Aşıda siyasi tercih mi?
Rusya Sağlık Bakanlığı, Türkiye’nin Covid-19’a karşı geliştirilen Sputnik V’i üretmek istediğini açıkladı. Sağlık Bakanı Fahrettin Koca ile Rus Sağlık Bakanı Mihail Muraşko arasında geçtiğimiz günlerde yapılan telefon görüşmesinden sonra gelen açıklamaya göre, Ankara aşıyı Türkiye içinde üretmekle ilgileniyor. Rusya Sağlık Bakanlığı’nın açıklamasında, “Türkiye Sağlık Bakanı, yerel yasaların gerektirdiği toksikoloji testlerinin yapılmasının ardından Sputnik V aşısının Türk ilaç üreticilerinin tesislerinde üretilmesiyle ilgilendiklerini belirtti” denildi. Sağlık Bakanı Koca ise Twitter hesabından yaptığı açıklamada Muraşko ile aşı çalışmaları hakkında da konuştuklarını duyurmuş ancak aşısının Türkiye’de üretilmesine dair bir ifade kullanmamıştı.

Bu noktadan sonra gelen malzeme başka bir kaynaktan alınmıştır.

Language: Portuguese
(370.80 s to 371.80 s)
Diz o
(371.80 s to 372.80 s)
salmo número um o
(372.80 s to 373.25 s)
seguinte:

Rusya’nın ürettiği Sputnik V, dünyada tescillenen ilk corona aşısı olma özelliğini taşıyor. Ancak aşının, insanlar üzerinde geniş çaplı denemeler anlamına gelen faz-3 testleri henüz tamamlanmış değil. Uzmanlar, faz-3 testleri tamamlanmayan bir aşı çalışmasının uygulanmasına karşı çıkıyor. Pfizer ve BioNTech üreteceği aşının yüzde 90 etkili olduğunu açıklamasından sonra, Rusya’da da Sputnik V aşısının yüzde 92 etkili olduğu açıklaması geldi.

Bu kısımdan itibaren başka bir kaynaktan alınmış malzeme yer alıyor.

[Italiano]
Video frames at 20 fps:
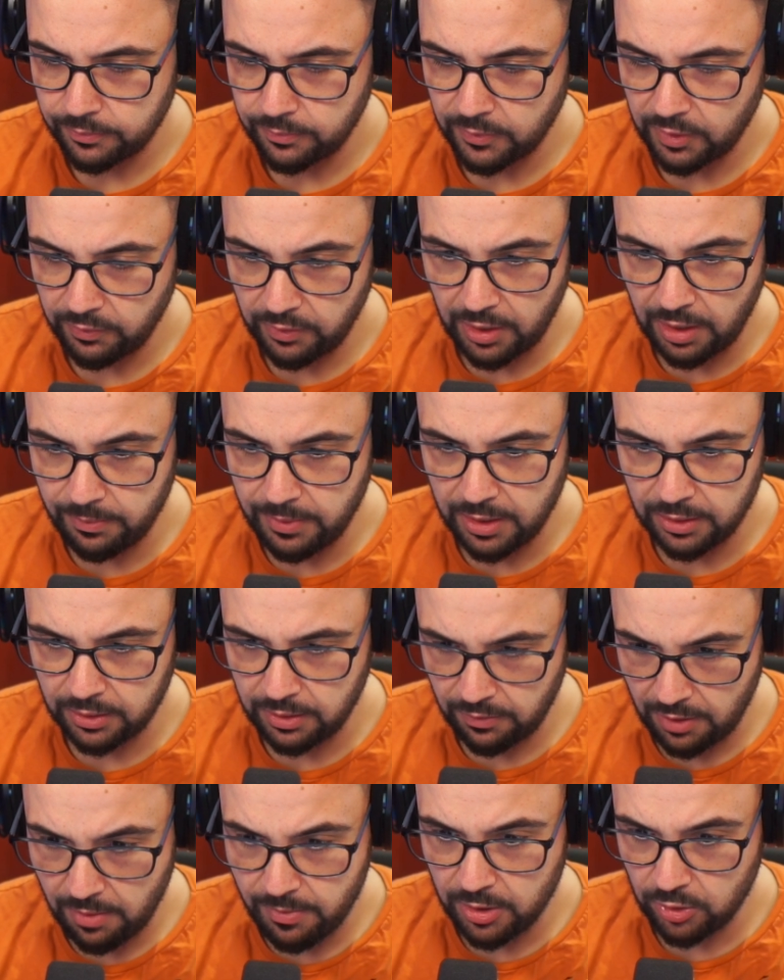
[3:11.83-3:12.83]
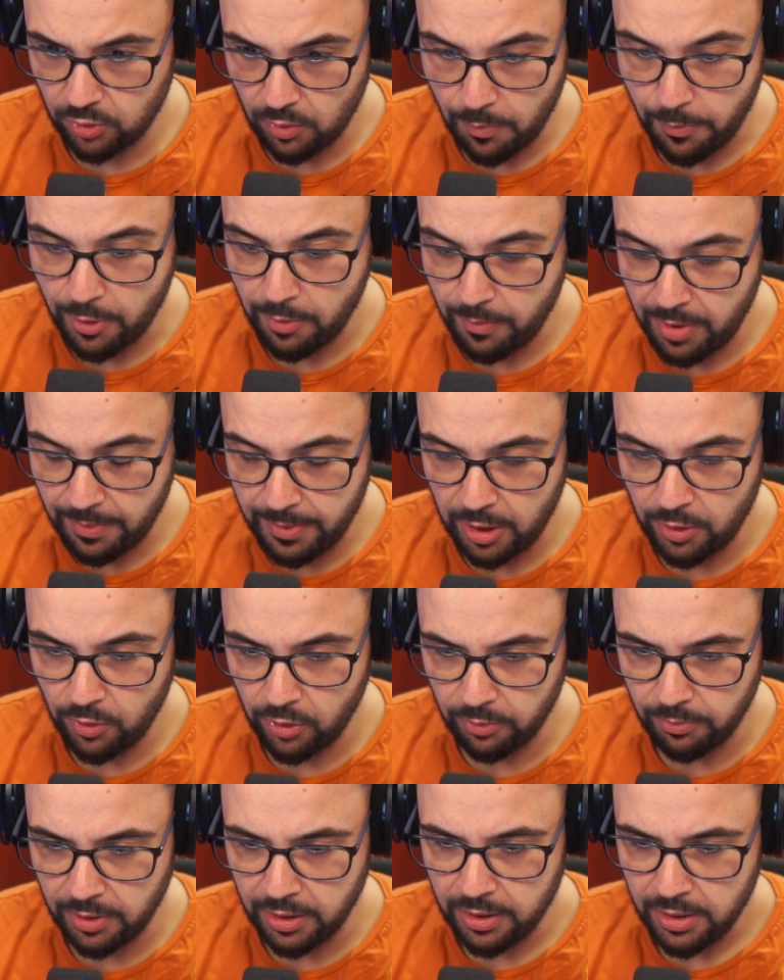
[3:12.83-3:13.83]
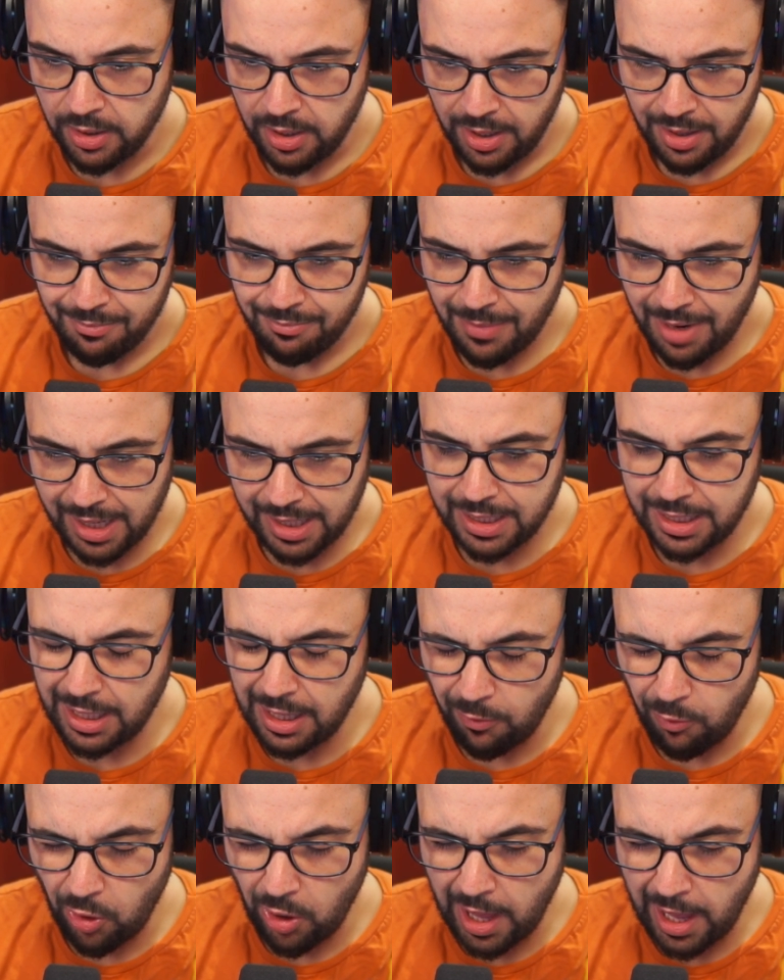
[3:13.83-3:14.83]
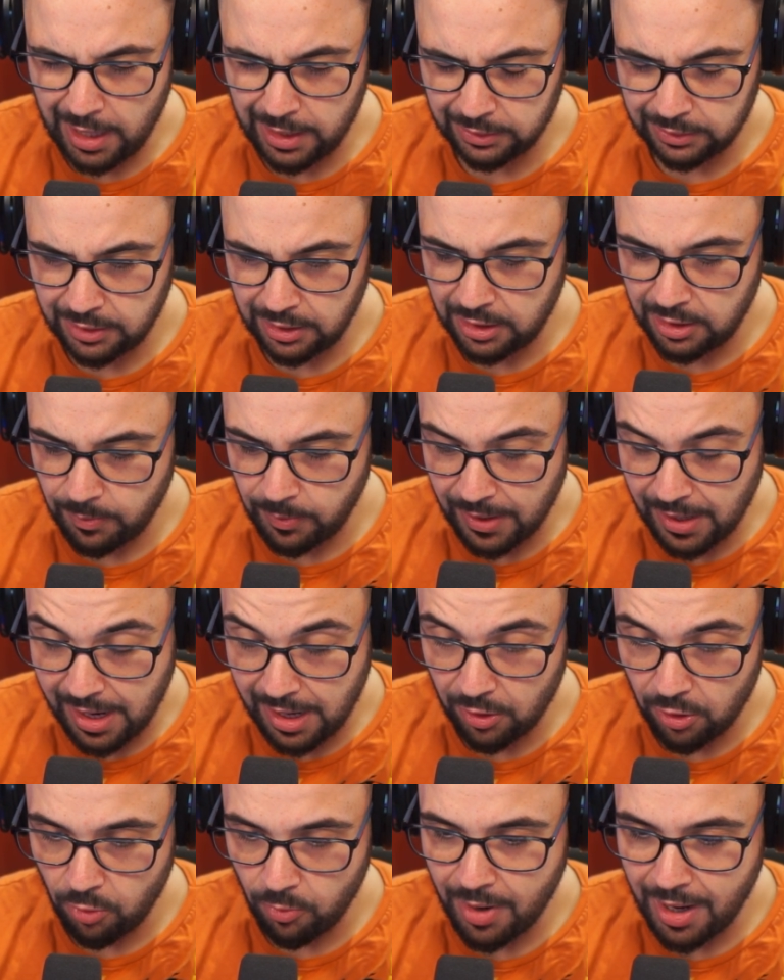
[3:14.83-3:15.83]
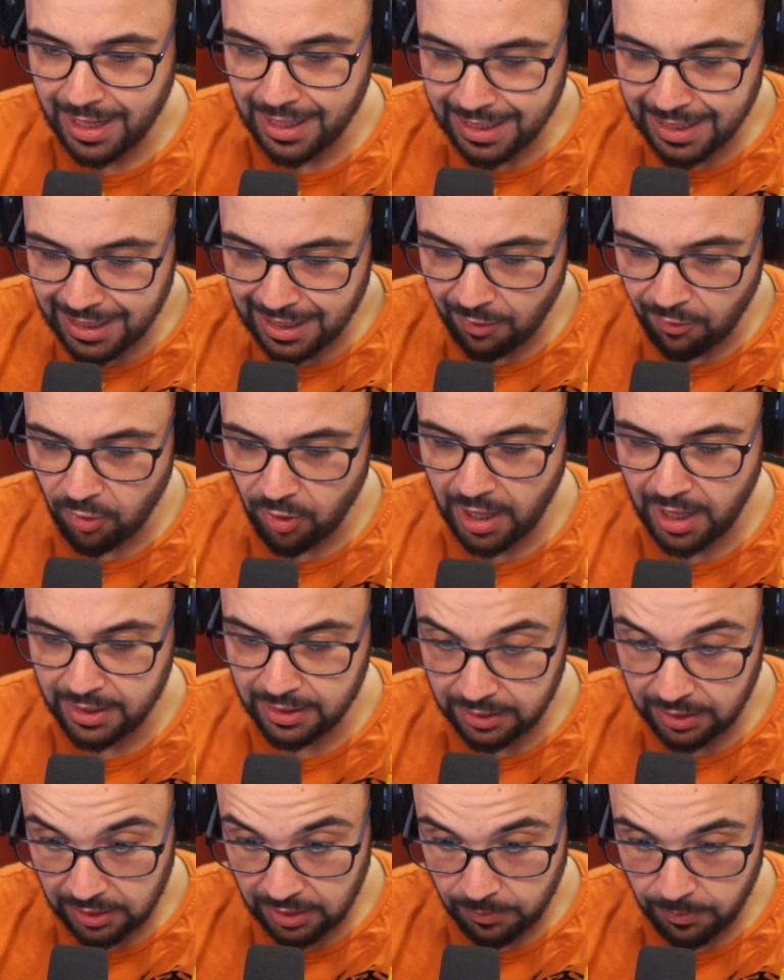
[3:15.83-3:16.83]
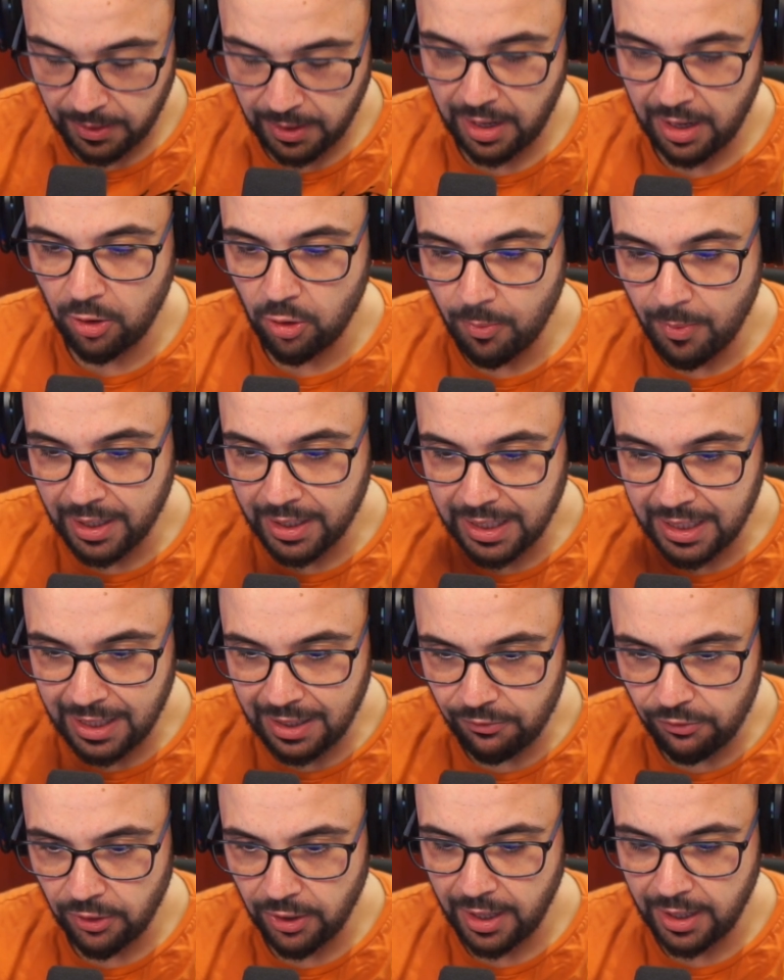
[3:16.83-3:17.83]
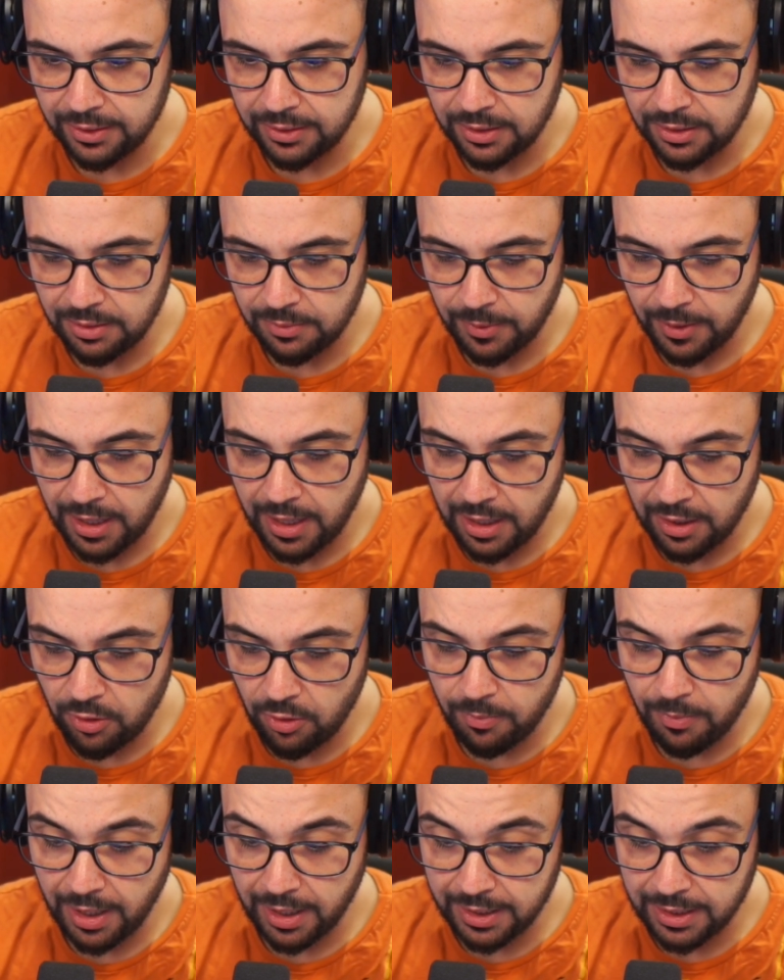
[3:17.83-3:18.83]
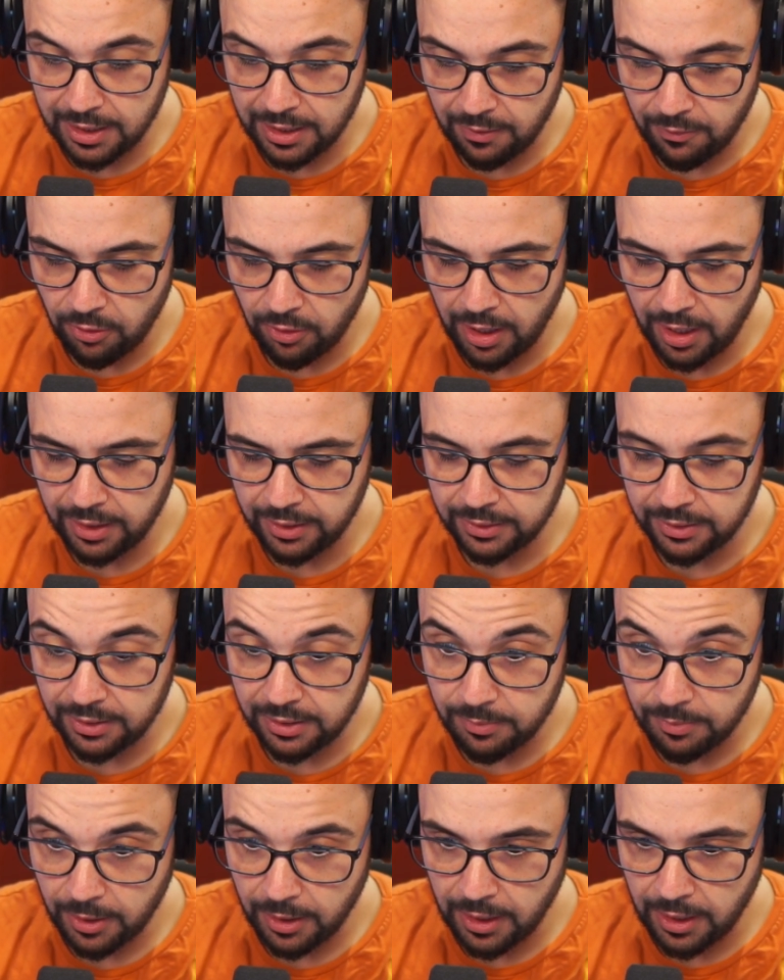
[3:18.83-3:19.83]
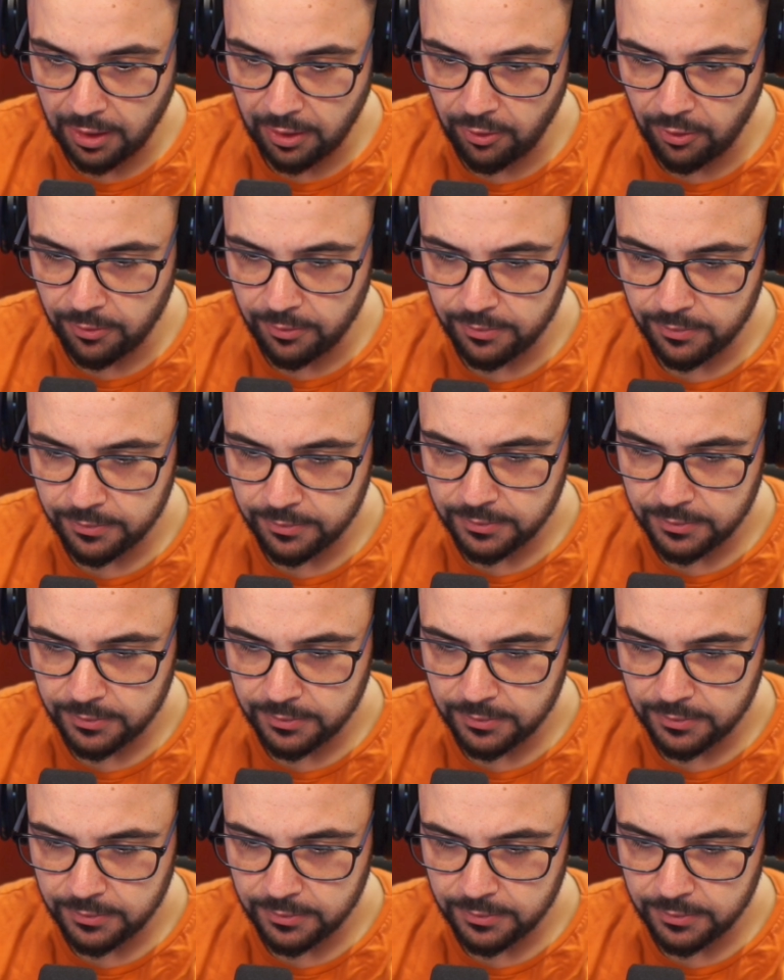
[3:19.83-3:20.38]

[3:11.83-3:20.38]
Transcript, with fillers: Veramente, veramente un problema enorme. Macchina volante, ti prego, macchina volante, ti prego, macchina volante, ti prego, macchina volante, ti prego.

Garo Paylan, Sağlık Bakanlığı’nın Rus aşısına gösterdiği ilginin siyasi nedenlerden kaynaklanmış olabileceğini belirterek şunları söylüyor: “Rusya’nın bulduğu aşı eğer daha etkili bir aşı ise onu almak gerekir. Ama bu konuda Türkiye’nin siyasi tercihte bulunduğunu düşünüyorum. Başta doğalgaz ve nükleer santraller olmak üzere Rusya’ya bir bağımlılık var. Rusya’ya belli diyetler ödemek için Rusya’nın ürettiği aşıyı alma için girişimde bulunmuş olabilirler. Bu doğru değil. Halkın sağlığı için en başarılı aşı hangisi ise, en doğru aşı hangisi ise ona doğru yönelmeli.”
Firmaların kar yarışı
Pardeminin ortaya çıkışından beri bütün dünyada bir aşı çalışması yapıldığını belirten Dr. Mengüç, bu çalışmaların kar amaçlı olduğunu ve firmaların pazar paylarını artırmak için yarıştıklarını vurguluyor. Bu durumda sosyal devlet anlayışının önemli olduğunu belirten Mengüç, sözlerini şöyle tamamlıyor: “Üreticiler bu anlayışla hareket ettiğinde dönüp dolaşıp mesele ekonomiye geliyor. Ekonomik gücünüz oranında aşıya ulaşabiliyorsunuz. Burada hükümetlere düşen görev vatandaşını en iyi şekilde nasıl koruyacağını planlamasıdır. Bunu önceleyen bir politika yürütülmesidir. Ve bunun için bir bütçenin ayrılması lazım. Türkiye’de pandemiye özgü yeni bir bütçe düzenlemesi yapılmadı, ek bir bütçe ayrılmadı. Hükümet bu korona aşısı için bir kaynak ayırmadı. Pandemi ile ilgili kamuoyuna açıklanan bir çalışma yok. Oysa ki pandemi ile mücadele ekonomik bir güç de gerektiriyor. Sosyal devlet anlayışı ile bütçeyi buna göre yeniden düzenlemeniz lazım. Her şey vatandaşa yükleyen bir sağlık anlayışı var. Aşı konusundaki tutum da bunlardan bağımsız değil. Sadece vatandaşa sorumluluğu yükleyen bir politika izleniyor. İşte sokağa çıkmayın, mesafeyi koruyun, maske takın deniliyor. Bunu söylemekle olmuyor, bu insanlar yaşamak zorunda, yaşamak için çalışmak zorunda. Türkiye’de günlük olarak yaşamak için çalışmak zorunda olan 20 milyonluk bir nüfus var. Bu insanlara sokağa çıkmayın demekle bu iş olmuyor.”